Скамья подо мной дрожала, и мне казалось, что глинобитный пол уходит у меня из–под ног. Этот разговор расколол мир пополам: до этого я был человеком уравновешенным, с прочными взглядами на жизнь, чуждый сомнениям; теперь — я ни в чем не уверен. В меня вселилось какое–то беспокойство; все вокруг рассыпалось. Наверное, нечто подобное переживают умирающие: им кажется, что это не они покидают мир, а мир спадает у них с плеч и рассыпается, как свалявшийся, изъеденный молью плащ…
Я вздрогнул, когда Он поднялся со скамьи. Порывистым шагом Он подошел к окну, отодвинул задвижку, толкнул ставню, и она со скрипом отворилась. В комнату ворвался утренний свет, порыв ветра затушил догорающий огонек светильника.
— Свет пришел в мир, — сказал Он. В первую секунду я подумал, что Он говорит о занявшемся дне. Но Он имел в виду нечто большее.
— Люди боятся света и лучше чувствуют себя во тьме, которая скрывает их злые дела. Свет манит их, но они отворачиваются от него. Солнце ищет их, но они выбирают тень.
Он закрыл лицо руками, постоял так с минуту, потом оперся об оконную раму. За окном была зелено–белая стена Офела, отливающая на солнце. Затихающий ветер шевелил ветви деревьев. Силуэт Человека с раскинутыми руками казался пересечением двух путей. Сверху со стороны Храма доносился стеклянный звон серебряных труб, которыми левиты приветствовали новый день.
Он так и не повернулся ко мне, все продолжая стоять, как верный, читающий молитву. Потом произнес тихо:
— В дне только двенадцать часов. Потом… — я снова почувствовал боль в Его словах, — потом… высоко… высоко… чтобы все…
Вскоре я ушел. Я ничего не сказал Ему о Руфи. Не смог…

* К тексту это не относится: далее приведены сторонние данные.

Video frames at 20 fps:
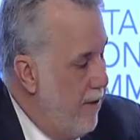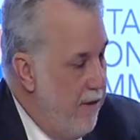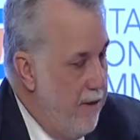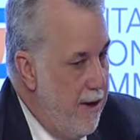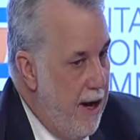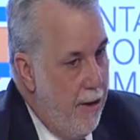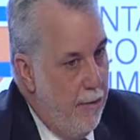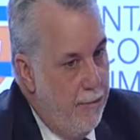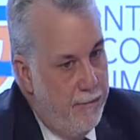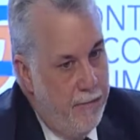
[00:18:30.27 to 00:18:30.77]

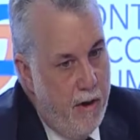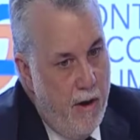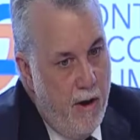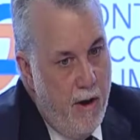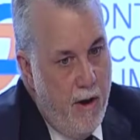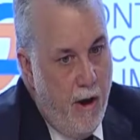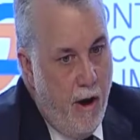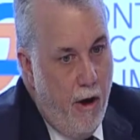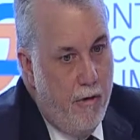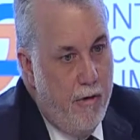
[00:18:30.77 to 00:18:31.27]
Now,
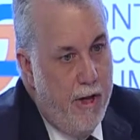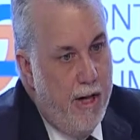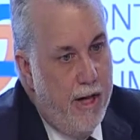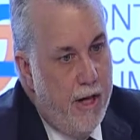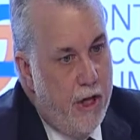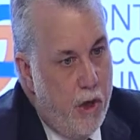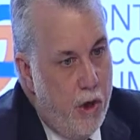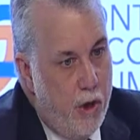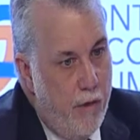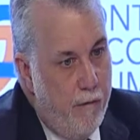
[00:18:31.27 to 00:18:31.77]
on the
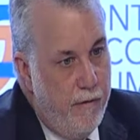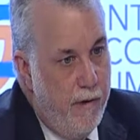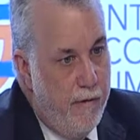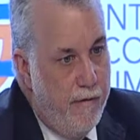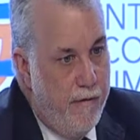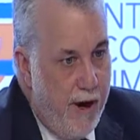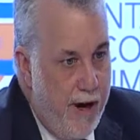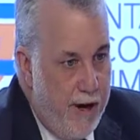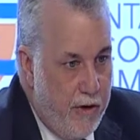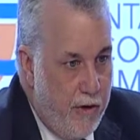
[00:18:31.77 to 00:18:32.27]
issue of
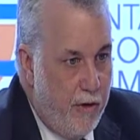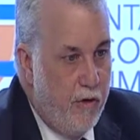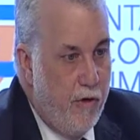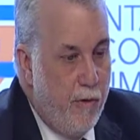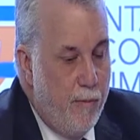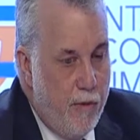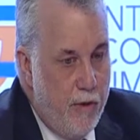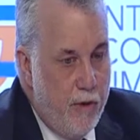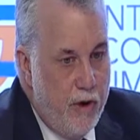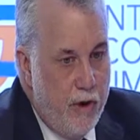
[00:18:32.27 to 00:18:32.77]
defined
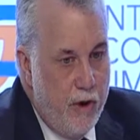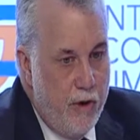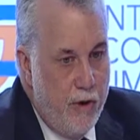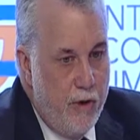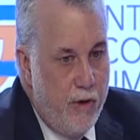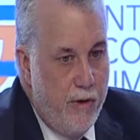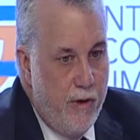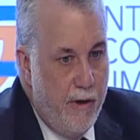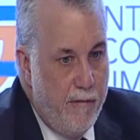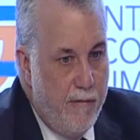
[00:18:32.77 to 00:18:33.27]

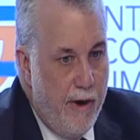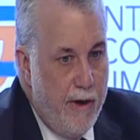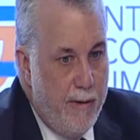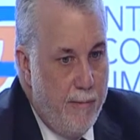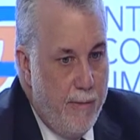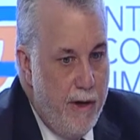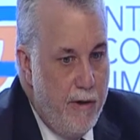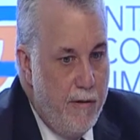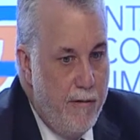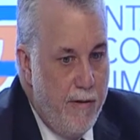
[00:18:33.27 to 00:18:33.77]
contribution or defined
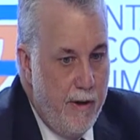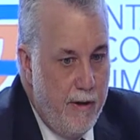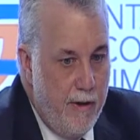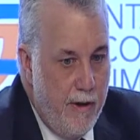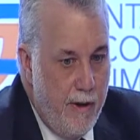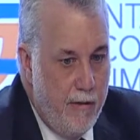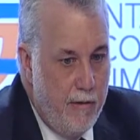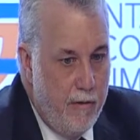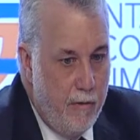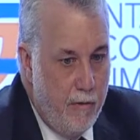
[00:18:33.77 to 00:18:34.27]
benefit,
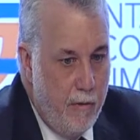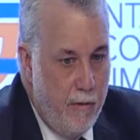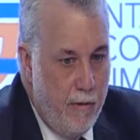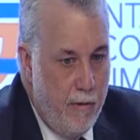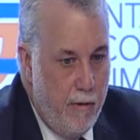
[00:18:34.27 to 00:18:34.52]
it's,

Однако, оказавшись дома, я немедленно пожалел об этом. Здесь все утрачивает смысл по сравнению с ее болезнью. Это словно заноза в ноге, поначалу она просто мешает, а потом становится проклятьем. Я упустил случай… Что дал мне этот разговор? Я наслушался бессмысленных, а скорее всего, попросту безумных речей. К примеру, узнал, что я должен родиться заново… И это все! Какая связь между этим странным советом и здоровьем Руфи?